START Data shown

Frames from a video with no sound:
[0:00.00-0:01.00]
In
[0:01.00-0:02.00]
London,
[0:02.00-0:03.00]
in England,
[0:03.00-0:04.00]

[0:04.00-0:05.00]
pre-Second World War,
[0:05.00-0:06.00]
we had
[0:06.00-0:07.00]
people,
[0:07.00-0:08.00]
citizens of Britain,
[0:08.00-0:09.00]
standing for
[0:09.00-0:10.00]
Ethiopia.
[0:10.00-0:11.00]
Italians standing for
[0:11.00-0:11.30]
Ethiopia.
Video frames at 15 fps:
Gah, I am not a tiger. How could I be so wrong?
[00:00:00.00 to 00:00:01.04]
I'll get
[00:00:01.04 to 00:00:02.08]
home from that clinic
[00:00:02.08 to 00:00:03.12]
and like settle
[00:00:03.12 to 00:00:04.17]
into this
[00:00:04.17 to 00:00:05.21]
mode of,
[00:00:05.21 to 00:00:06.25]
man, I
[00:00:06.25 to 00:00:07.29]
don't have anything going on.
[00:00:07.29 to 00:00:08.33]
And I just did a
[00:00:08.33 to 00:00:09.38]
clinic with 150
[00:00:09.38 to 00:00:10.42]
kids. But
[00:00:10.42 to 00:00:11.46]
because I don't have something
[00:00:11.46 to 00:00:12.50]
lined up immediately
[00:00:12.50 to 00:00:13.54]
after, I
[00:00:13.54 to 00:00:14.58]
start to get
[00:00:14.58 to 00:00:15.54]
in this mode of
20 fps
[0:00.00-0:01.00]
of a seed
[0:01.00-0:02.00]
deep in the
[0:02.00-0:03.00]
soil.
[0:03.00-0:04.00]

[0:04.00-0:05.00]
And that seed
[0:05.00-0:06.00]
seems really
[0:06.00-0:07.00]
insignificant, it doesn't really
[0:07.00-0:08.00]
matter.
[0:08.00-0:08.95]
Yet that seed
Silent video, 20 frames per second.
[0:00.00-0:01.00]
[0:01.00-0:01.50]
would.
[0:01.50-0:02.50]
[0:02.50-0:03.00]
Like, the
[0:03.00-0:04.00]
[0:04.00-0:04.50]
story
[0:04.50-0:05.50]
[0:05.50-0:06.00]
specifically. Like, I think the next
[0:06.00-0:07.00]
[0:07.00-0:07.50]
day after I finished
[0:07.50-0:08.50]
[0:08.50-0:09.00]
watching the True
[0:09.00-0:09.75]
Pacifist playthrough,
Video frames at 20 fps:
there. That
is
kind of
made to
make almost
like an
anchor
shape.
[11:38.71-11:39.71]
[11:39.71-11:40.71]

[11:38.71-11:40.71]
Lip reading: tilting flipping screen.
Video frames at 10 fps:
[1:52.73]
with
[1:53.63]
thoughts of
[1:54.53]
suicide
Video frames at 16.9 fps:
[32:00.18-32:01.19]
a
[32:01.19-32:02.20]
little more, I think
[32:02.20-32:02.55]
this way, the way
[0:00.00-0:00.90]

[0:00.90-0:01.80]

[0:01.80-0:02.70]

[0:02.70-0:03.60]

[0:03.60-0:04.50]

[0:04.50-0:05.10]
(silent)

END Data shown

▸ Aim of the task:
I would like you to output every record exactly as written.

▸ Answer box:
Frames from a video with no sound:
[0:00.00-0:01.00]
In
[0:01.00-0:02.00]
London,
[0:02.00-0:03.00]
in England,
[0:03.00-0:04.00]

[0:04.00-0:05.00]
pre-Second World War,
[0:05.00-0:06.00]
we had
[0:06.00-0:07.00]
people,
[0:07.00-0:08.00]
citizens of Britain,
[0:08.00-0:09.00]
standing for
[0:09.00-0:10.00]
Ethiopia.
[0:10.00-0:11.00]
Italians standing for
[0:11.00-0:11.30]
Ethiopia.
Video frames at 15 fps:
Gah, I am not a tiger. How could I be so wrong?
[00:00:00.00 to 00:00:01.04]
I'll get
[00:00:01.04 to 00:00:02.08]
home from that clinic
[00:00:02.08 to 00:00:03.12]
and like settle
[00:00:03.12 to 00:00:04.17]
into this
[00:00:04.17 to 00:00:05.21]
mode of,
[00:00:05.21 to 00:00:06.25]
man, I
[00:00:06.25 to 00:00:07.29]
don't have anything going on.
[00:00:07.29 to 00:00:08.33]
And I just did a
[00:00:08.33 to 00:00:09.38]
clinic with 150
[00:00:09.38 to 00:00:10.42]
kids. But
[00:00:10.42 to 00:00:11.46]
because I don't have something
[00:00:11.46 to 00:00:12.50]
lined up immediately
[00:00:12.50 to 00:00:13.54]
after, I
[00:00:13.54 to 00:00:14.58]
start to get
[00:00:14.58 to 00:00:15.54]
in this mode of
20 fps
[0:00.00-0:01.00]
of a seed
[0:01.00-0:02.00]
deep in the
[0:02.00-0:03.00]
soil.
[0:03.00-0:04.00]

[0:04.00-0:05.00]
And that seed
[0:05.00-0:06.00]
seems really
[0:06.00-0:07.00]
insignificant, it doesn't really
[0:07.00-0:08.00]
matter.
[0:08.00-0:08.95]
Yet that seed
Silent video, 20 frames per second.
[0:00.00-0:01.00]
[0:01.00-0:01.50]
would.
[0:01.50-0:02.50]
[0:02.50-0:03.00]
Like, the
[0:03.00-0:04.00]
[0:04.00-0:04.50]
story
[0:04.50-0:05.50]
[0:05.50-0:06.00]
specifically. Like, I think the next
[0:06.00-0:07.00]
[0:07.00-0:07.50]
day after I finished
[0:07.50-0:08.50]
[0:08.50-0:09.00]
watching the True
[0:09.00-0:09.75]
Pacifist playthrough,
Video frames at 20 fps:
there. That
is
kind of
made to
make almost
like an
anchor
shape.
[11:38.71-11:39.71]
[11:39.71-11:40.71]

[11:38.71-11:40.71]
Lip reading: tilting flipping screen.
Video frames at 10 fps:
[1:52.73]
with
[1:53.63]
thoughts of
[1:54.53]
suicide
Video frames at 16.9 fps:
[32:00.18-32:01.19]
a
[32:01.19-32:02.20]
little more, I think
[32:02.20-32:02.55]
this way, the way
[0:00.00-0:00.90]

[0:00.90-0:01.80]

[0:01.80-0:02.70]

[0:02.70-0:03.60]

[0:03.60-0:04.50]

[0:04.50-0:05.10]
(silent)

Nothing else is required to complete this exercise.